Why Your Gut Will Love a Probiotic Supplement!
If you’re struggling with abdominal discomfort, a probiotic supplement can markedly improve how you feel. Even if you’re blessed with no digestive problems, a probiotic can upgrade your health in other ways. With so many supplement brands available, shopping can be a daunting task. Here’s why your body will love a probiotic, and how to choose the best product.
Probiotics are favorable microbes native to our large intestine, also termed our “gut” and “colon.” A healthy digestive tract is host to 100 trillion beneficial microbes! Regarded as “good flora,” these bacteria are vital for digestive health.
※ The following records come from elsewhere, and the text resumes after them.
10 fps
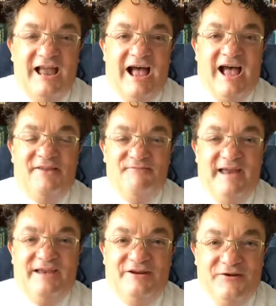And
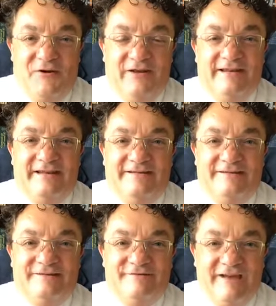may God
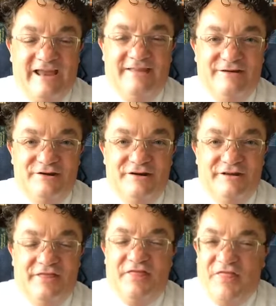strengthen you.
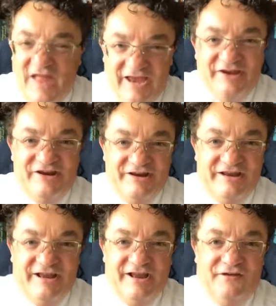Thank you
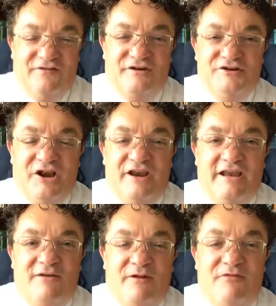for
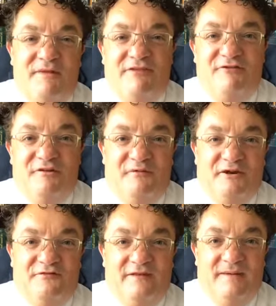journeying with me through the
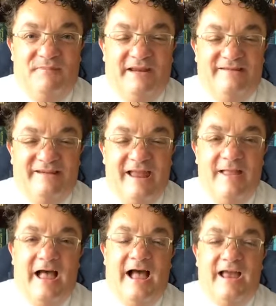book of Philippians.
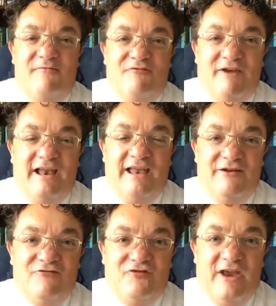I am really,
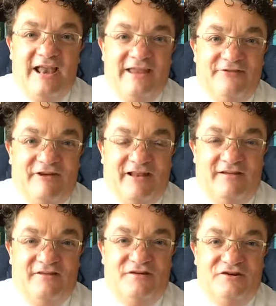really
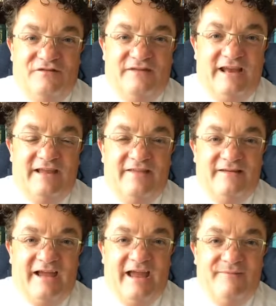thrilled that you have taken the
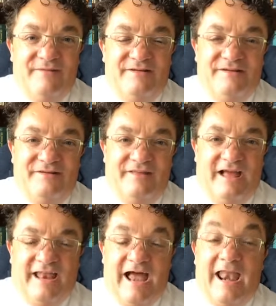time to do
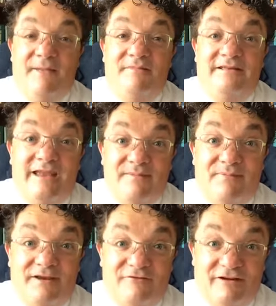that. And I'm
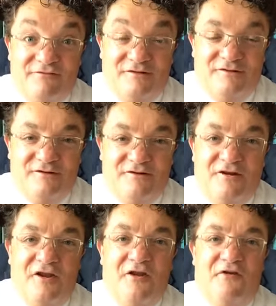deeply grateful to you
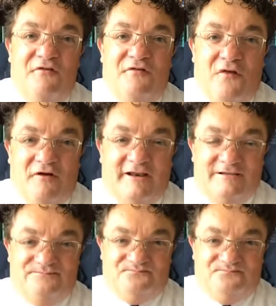for it.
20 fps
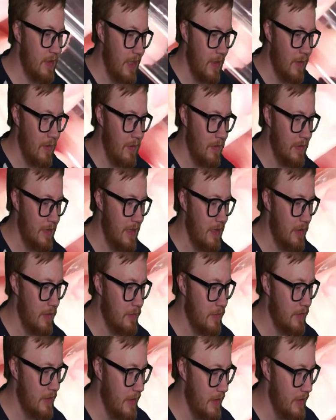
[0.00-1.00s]
All
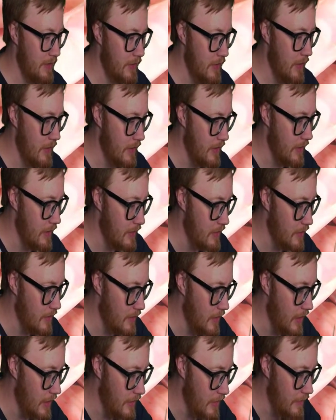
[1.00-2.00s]
yellows, they suck
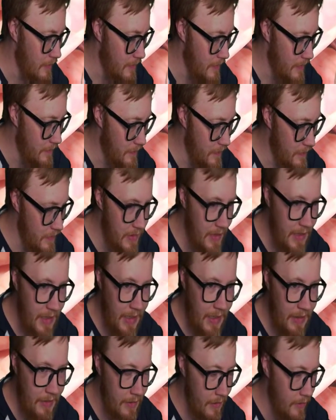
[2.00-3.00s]
kind of. If you see
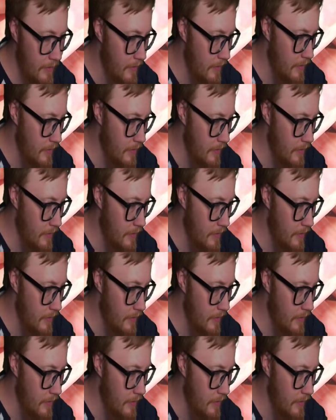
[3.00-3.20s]
here,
Good flora help our bodies break down food and assimilate nutrients. Probiotics deter gas and constipation by ushering food through the colon. Studies show that certain bacterial strains ease symptoms of diarrhea, irritable bowel syndrome, stomach ulcers, Crohn’s disease, ulcerative colitis, and celiac disease.
Surprisingly, probiotics avert depression and anxiety by sparking production of feel-good brain chemicals, such as dopamine and serotonin. Good flora also subdue cortisol, a hormone that surges when we’re stressed.
Additionally, probiotics aid tissue repair, cardiovascular health, and weight management. They boost immunity by releasing natural peroxides and raising antibody levels. In women, probiotics help prevent urinary and vaginal infections. In children, good flora ward off eczema and allergies.
Probiotics are fragile beings, easily depleted. They quickly diminish when our diets are high in refined sugar. They also dwindle when we don’t eat enough fiber, present in fresh vegetables, fruits, legumes, and whole grains. Good flora need fiber to survive.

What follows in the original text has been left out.